Fwd: AutoCloseable blocking or not
Kasper Nielsen
kasperni at gmail.com
Fri Oct 5 13:14:50 UTC 2012
On Fri, Oct 5, 2012 at 1:10 PM, David Holmes <david.holmes at oracle.com> wrote:
> On 5/10/2012 7:56 PM, Alan Bateman wrote:
>>
>>
>> Forwarding Kasper's mail to the right list.
>>
>> From: Kasper Nielsen <kasperni at gmail.com>
>> To: nio-discuss at openjdk.java.net
>>
>> I have a question about the AutoCloseable interface. Since I cannot
>> find any mention about how asynchronously closeable resources should
>> be handled.
>>
>> Say I wanted juc.ThreadPoolExecutorService to implement AutoCloseable.
>> When close() returned should the executor be in the shutdown phase or
>> in the terminated phase?
>>
>> In other words should I implement close() like this (which I believe)
>>
>> public void close() {
>> executor.shutdown();
>> executor.awaitTermination(Long.MAX_VALUE, TimeUnit.SECONDS); //ignore
>> any interrupted exceptions
>> }
>>
>> or like this
>>
>> public void close() {
>> executor.shutdown();
>> }
>
>
> That's really an arbitrary choice.
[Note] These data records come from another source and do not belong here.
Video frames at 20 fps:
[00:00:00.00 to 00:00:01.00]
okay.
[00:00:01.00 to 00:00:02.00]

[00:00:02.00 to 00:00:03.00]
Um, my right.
What semantics do you want the close() to
> have?
The least surprising from a user perspective.
If a given auto closable resource can be in 3 states: running ->
closing -> closed.
And I have a resource where the closing phase can take multiple seconds.
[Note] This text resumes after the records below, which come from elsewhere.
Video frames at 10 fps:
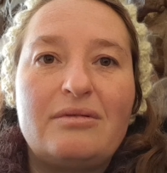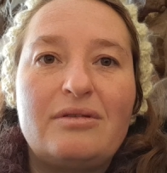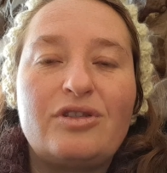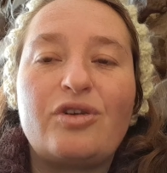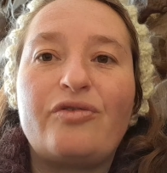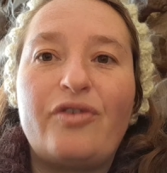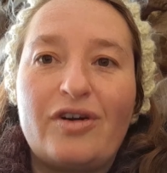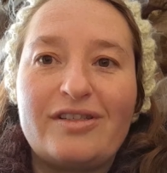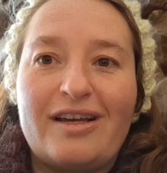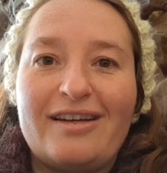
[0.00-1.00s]

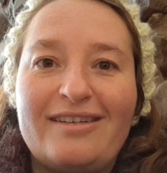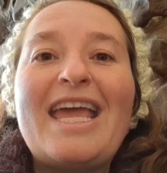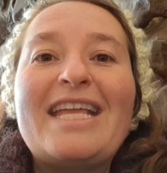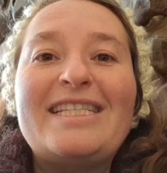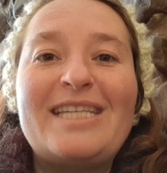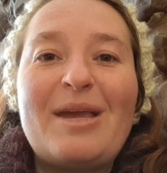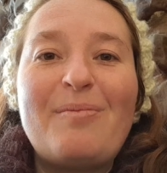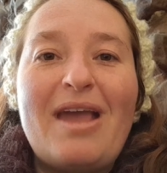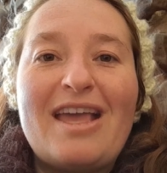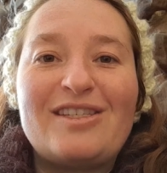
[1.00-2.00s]
sulfoxide.
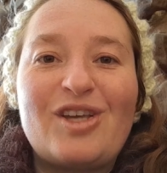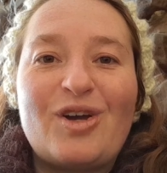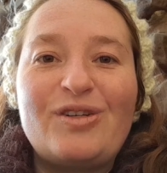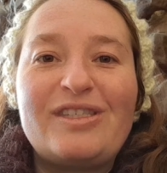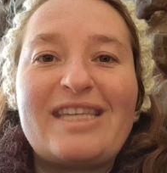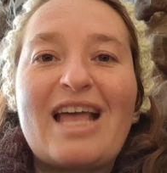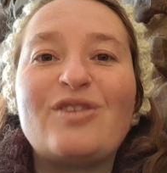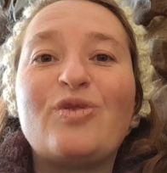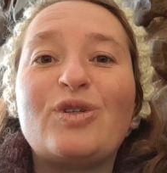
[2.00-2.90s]
DMSO stands for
Would the user assume that when close() returned, the resource was in
the closed state.
Or could I just spawn a thread that did the actual close and
immediately return control to the caller with the resource in the
closing state.
Given that any class I could find in the JDK that implements
AutoCloseable blocks until the socket/filesystem/rowset/... is fully
closed.
I thought maybe using AutoCloseable was a bit of a stretch to use for
closing a resource asynchronously.
- Kasper
>
> Personally I don't think AutoCloseable is a good fit for an executor service
> as the lifetime of an autocloseable is tied to a block of code and that
> would be a rare usage for an executor service.
I agree, I was just using the executor service as a rather poor example.